**Dataset content**.
------------

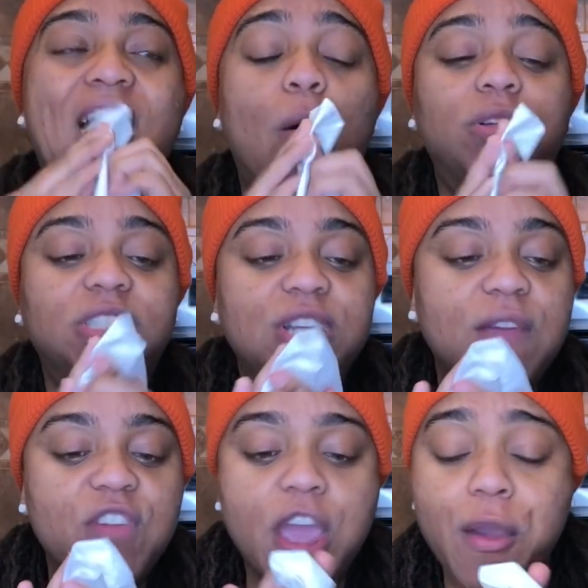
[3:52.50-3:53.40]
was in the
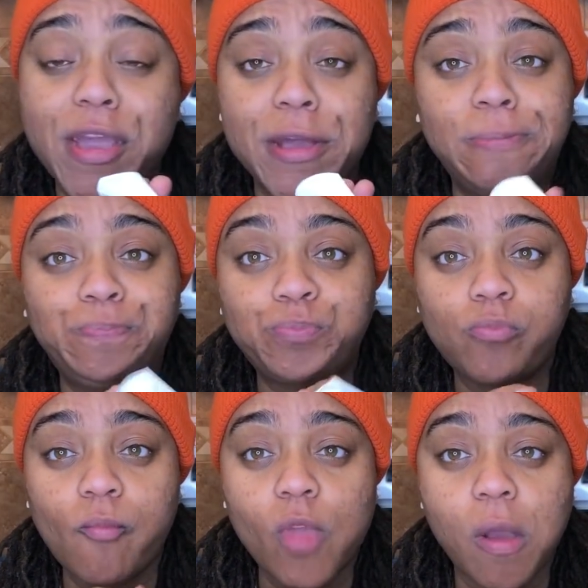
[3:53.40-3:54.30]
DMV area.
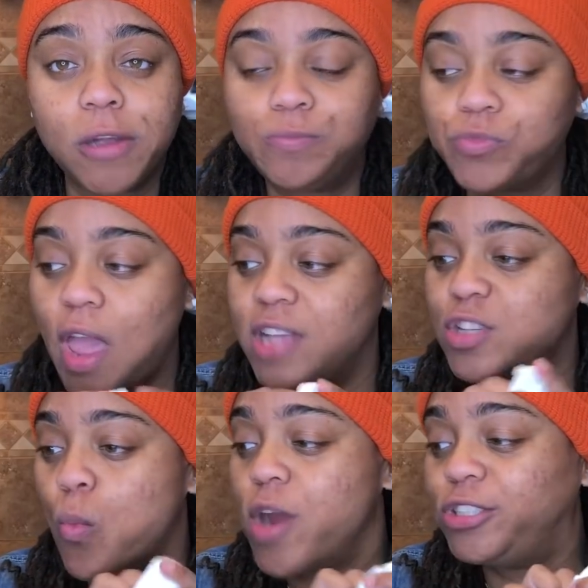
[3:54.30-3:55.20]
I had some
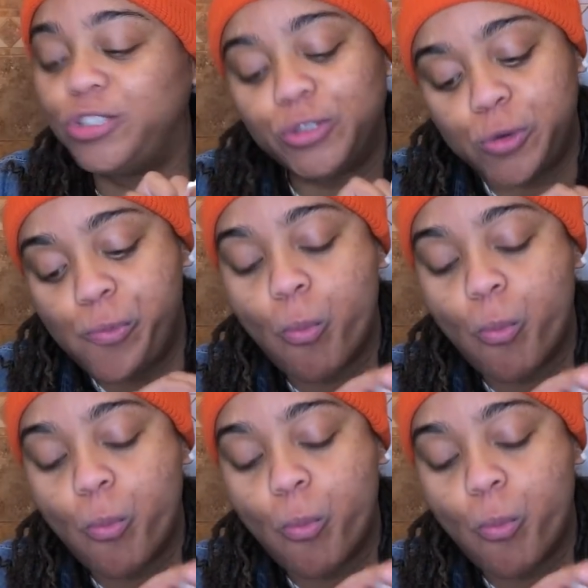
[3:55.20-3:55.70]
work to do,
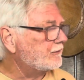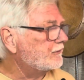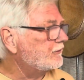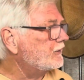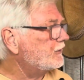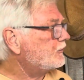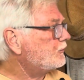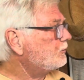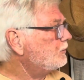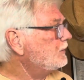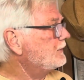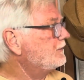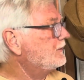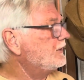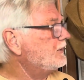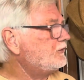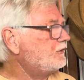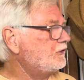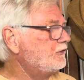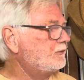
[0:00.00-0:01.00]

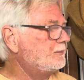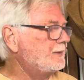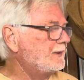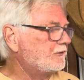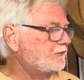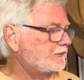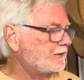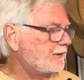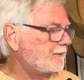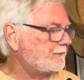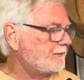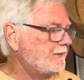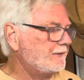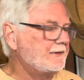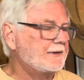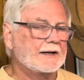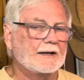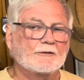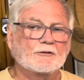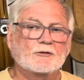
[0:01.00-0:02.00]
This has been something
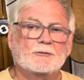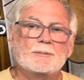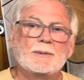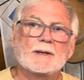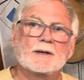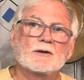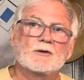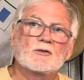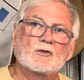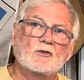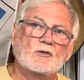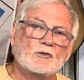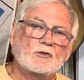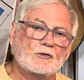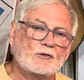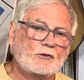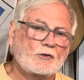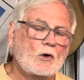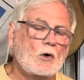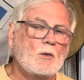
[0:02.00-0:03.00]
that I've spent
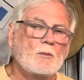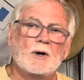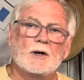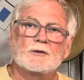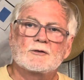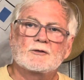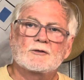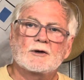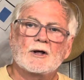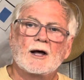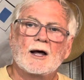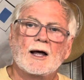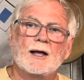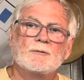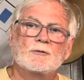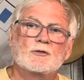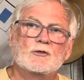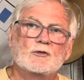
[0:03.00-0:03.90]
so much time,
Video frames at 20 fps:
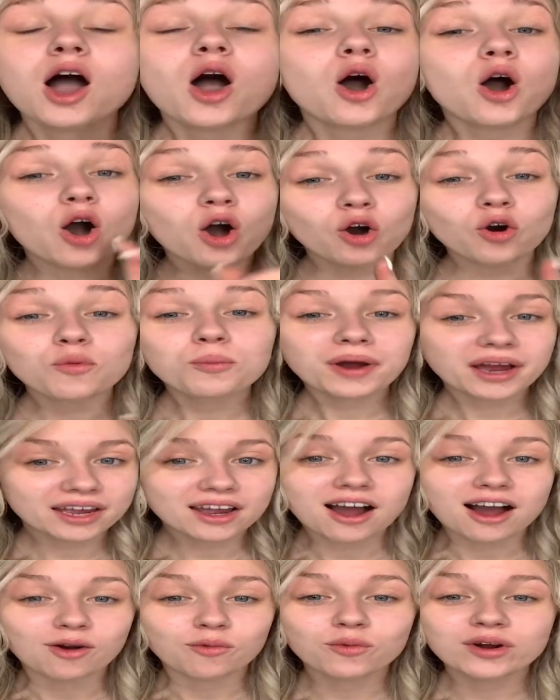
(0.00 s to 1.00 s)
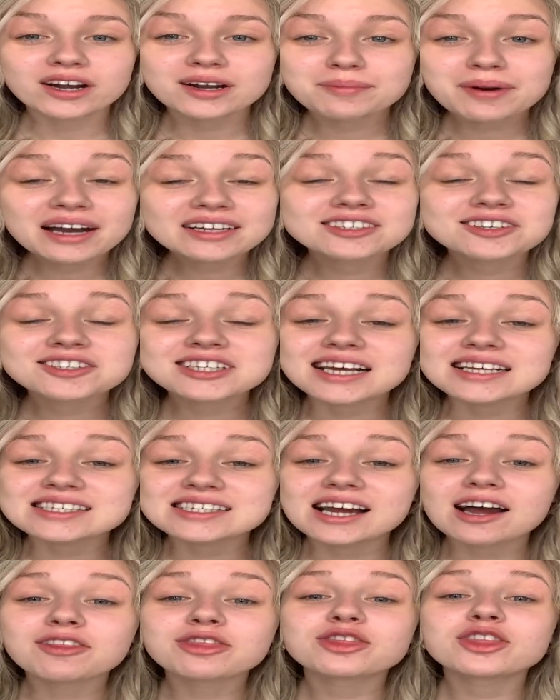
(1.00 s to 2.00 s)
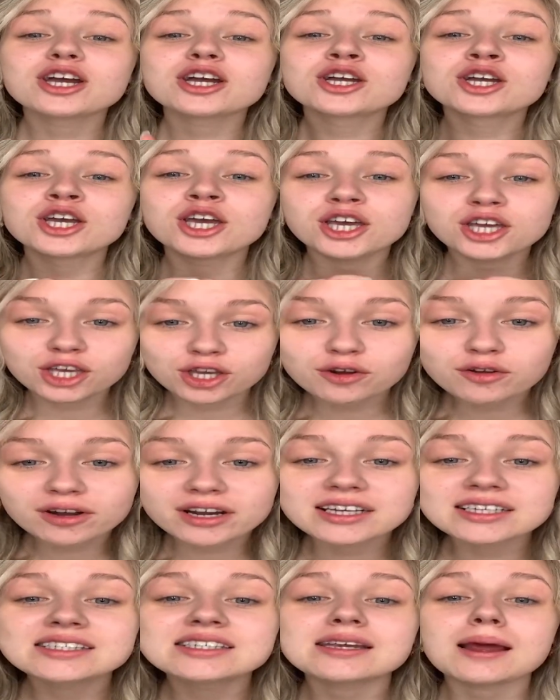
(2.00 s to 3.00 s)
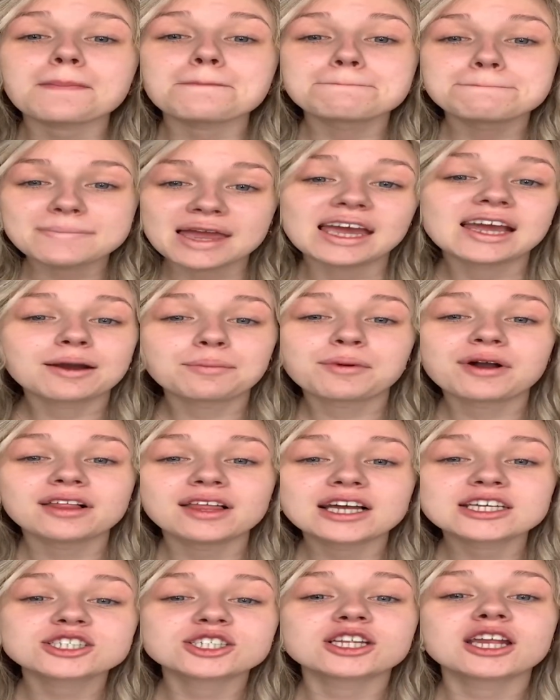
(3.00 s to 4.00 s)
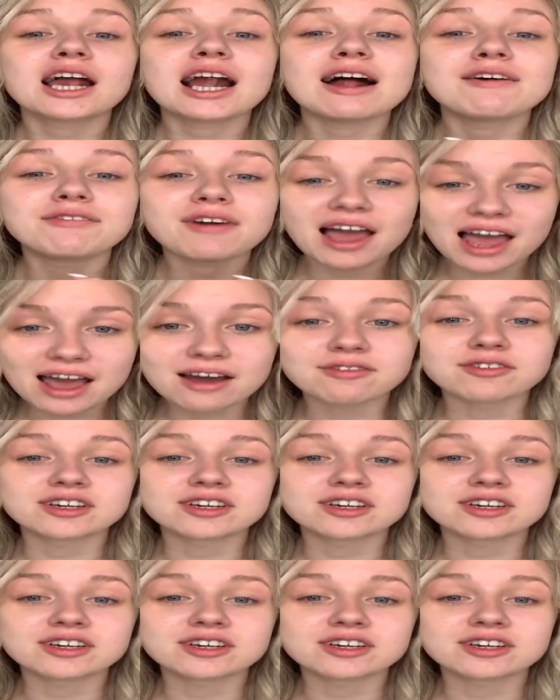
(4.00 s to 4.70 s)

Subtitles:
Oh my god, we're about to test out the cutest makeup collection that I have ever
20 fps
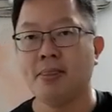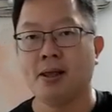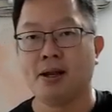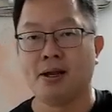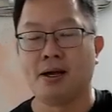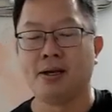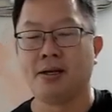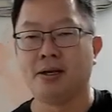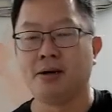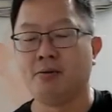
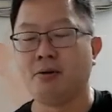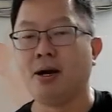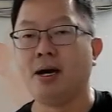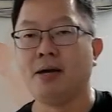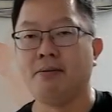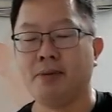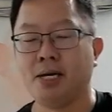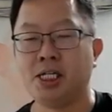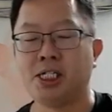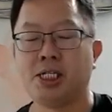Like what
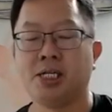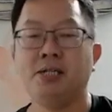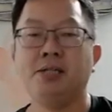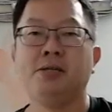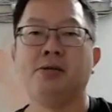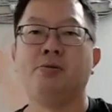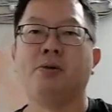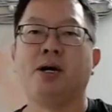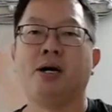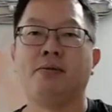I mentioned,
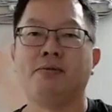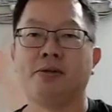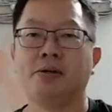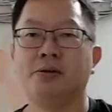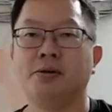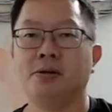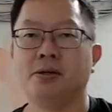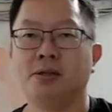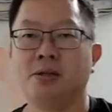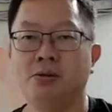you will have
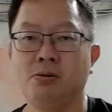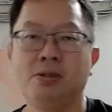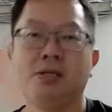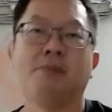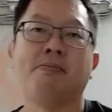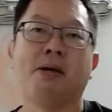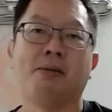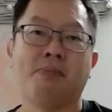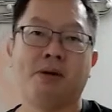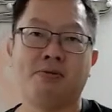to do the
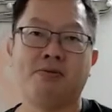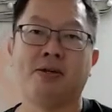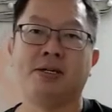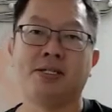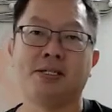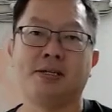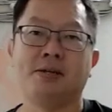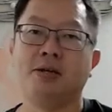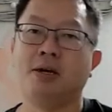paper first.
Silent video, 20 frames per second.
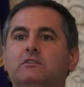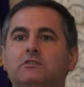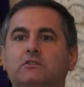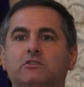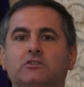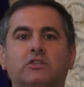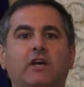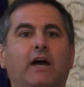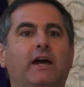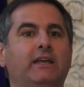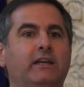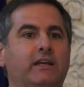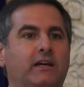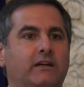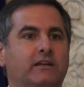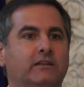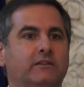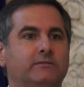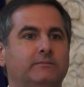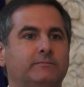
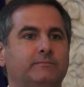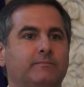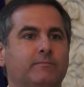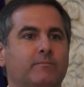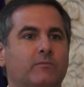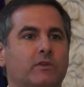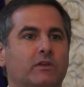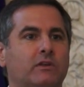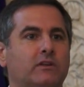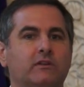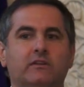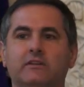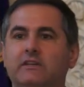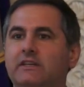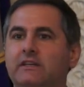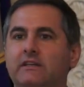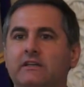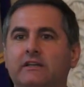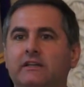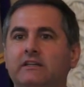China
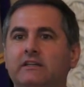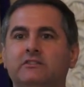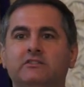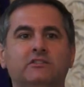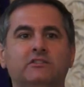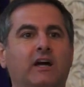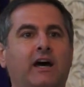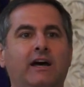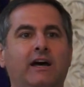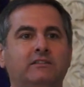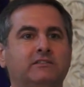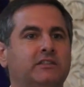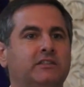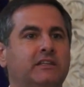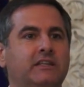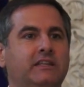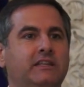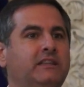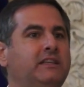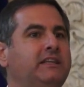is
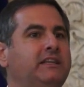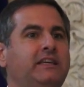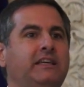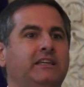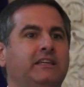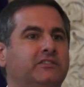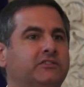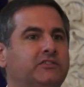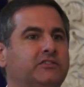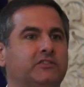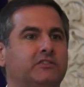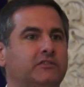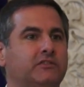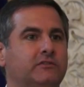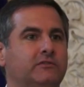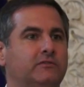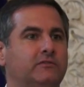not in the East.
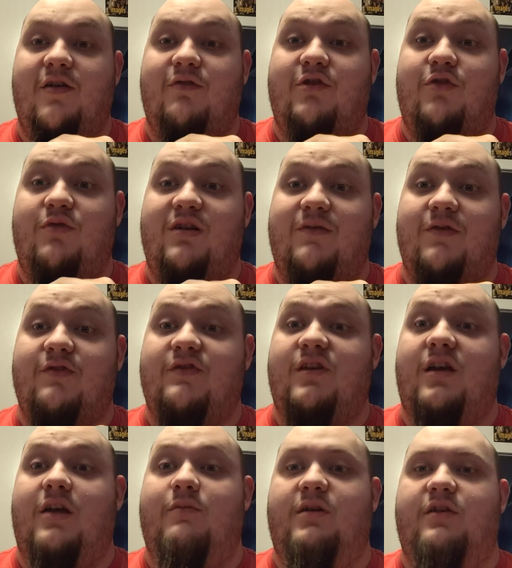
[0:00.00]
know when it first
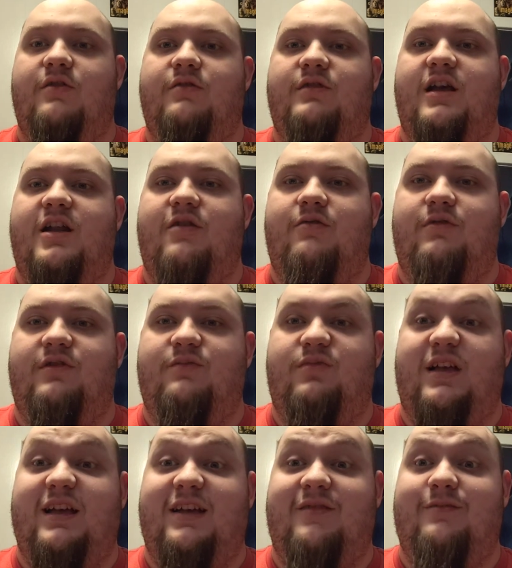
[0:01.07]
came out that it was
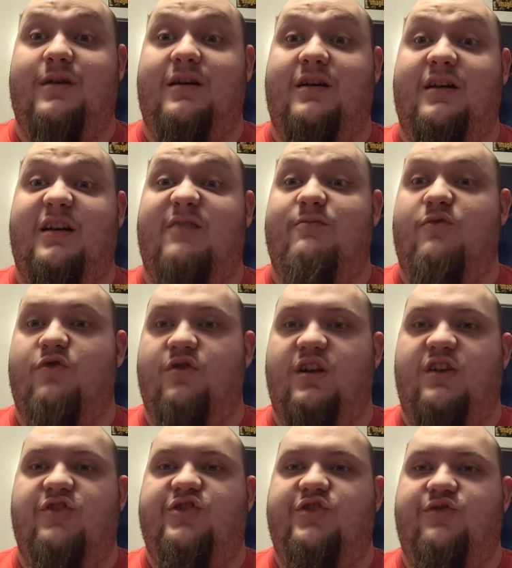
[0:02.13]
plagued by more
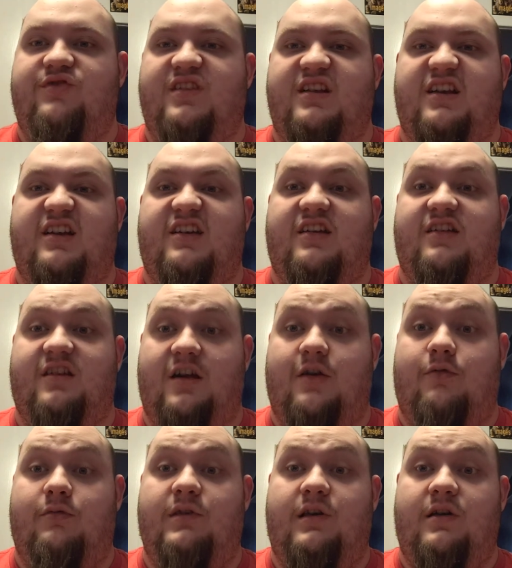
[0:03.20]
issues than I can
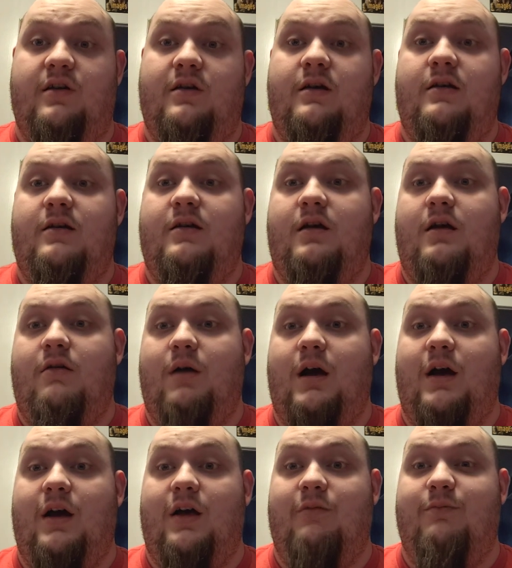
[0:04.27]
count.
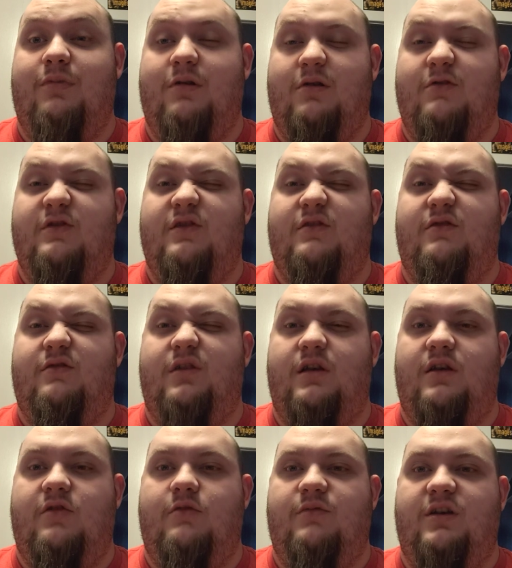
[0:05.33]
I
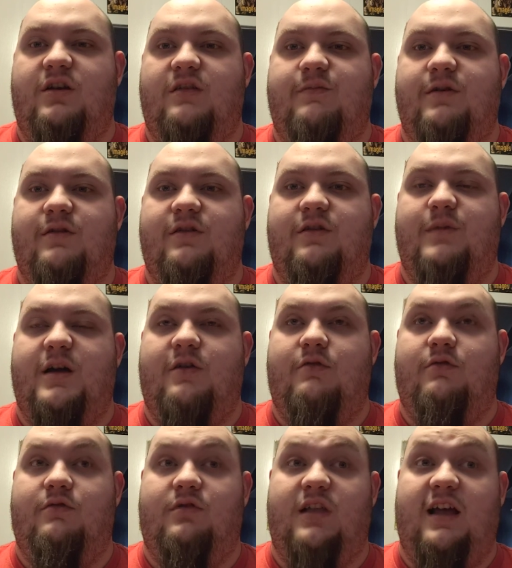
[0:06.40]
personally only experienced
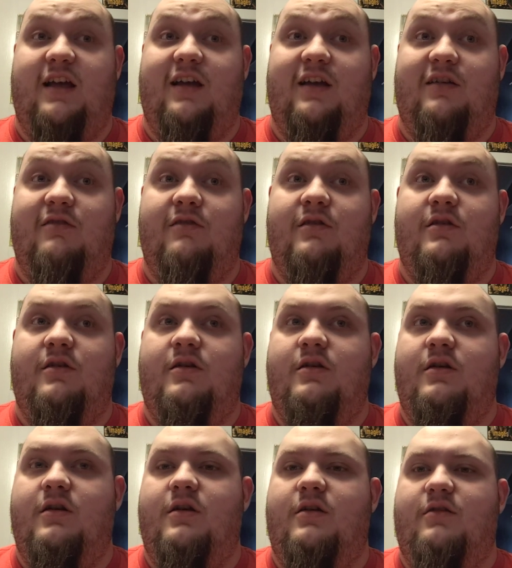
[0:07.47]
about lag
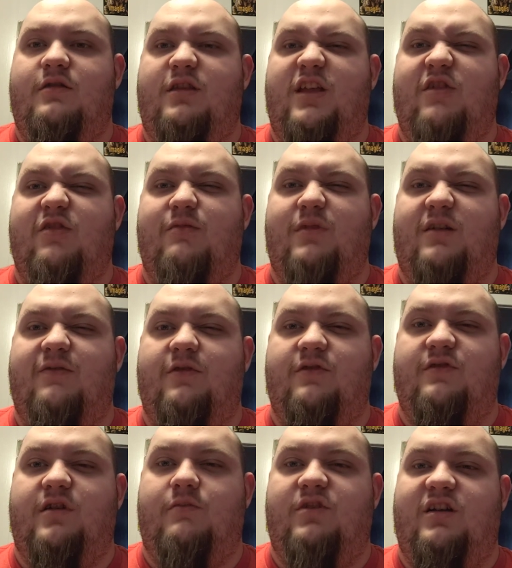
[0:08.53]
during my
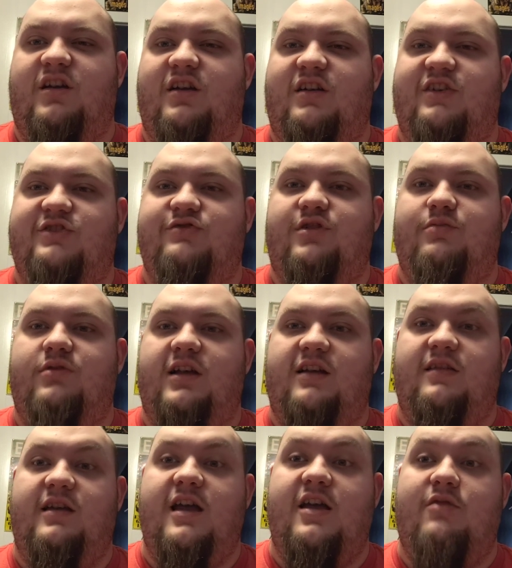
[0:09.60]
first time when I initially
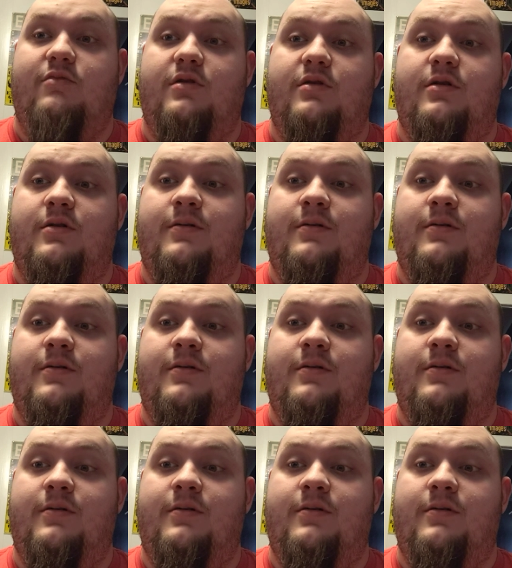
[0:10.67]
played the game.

------------

**What is expected**.
Keep to the lines above from the line with "[3:54.30-3:55.20]" to the line with "(2.00 s to 3.00 s)", and set down exactly those, inclusive, with nothing else and every picture left out.

**Exercise answer**.
[3:54.30-3:55.20]
I had some
[3:55.20-3:55.70]
work to do,
[0:00.00-0:01.00]

[0:01.00-0:02.00]
This has been something
[0:02.00-0:03.00]
that I've spent
[0:03.00-0:03.90]
so much time,
Video frames at 20 fps:
(0.00 s to 1.00 s)
(1.00 s to 2.00 s)
(2.00 s to 3.00 s)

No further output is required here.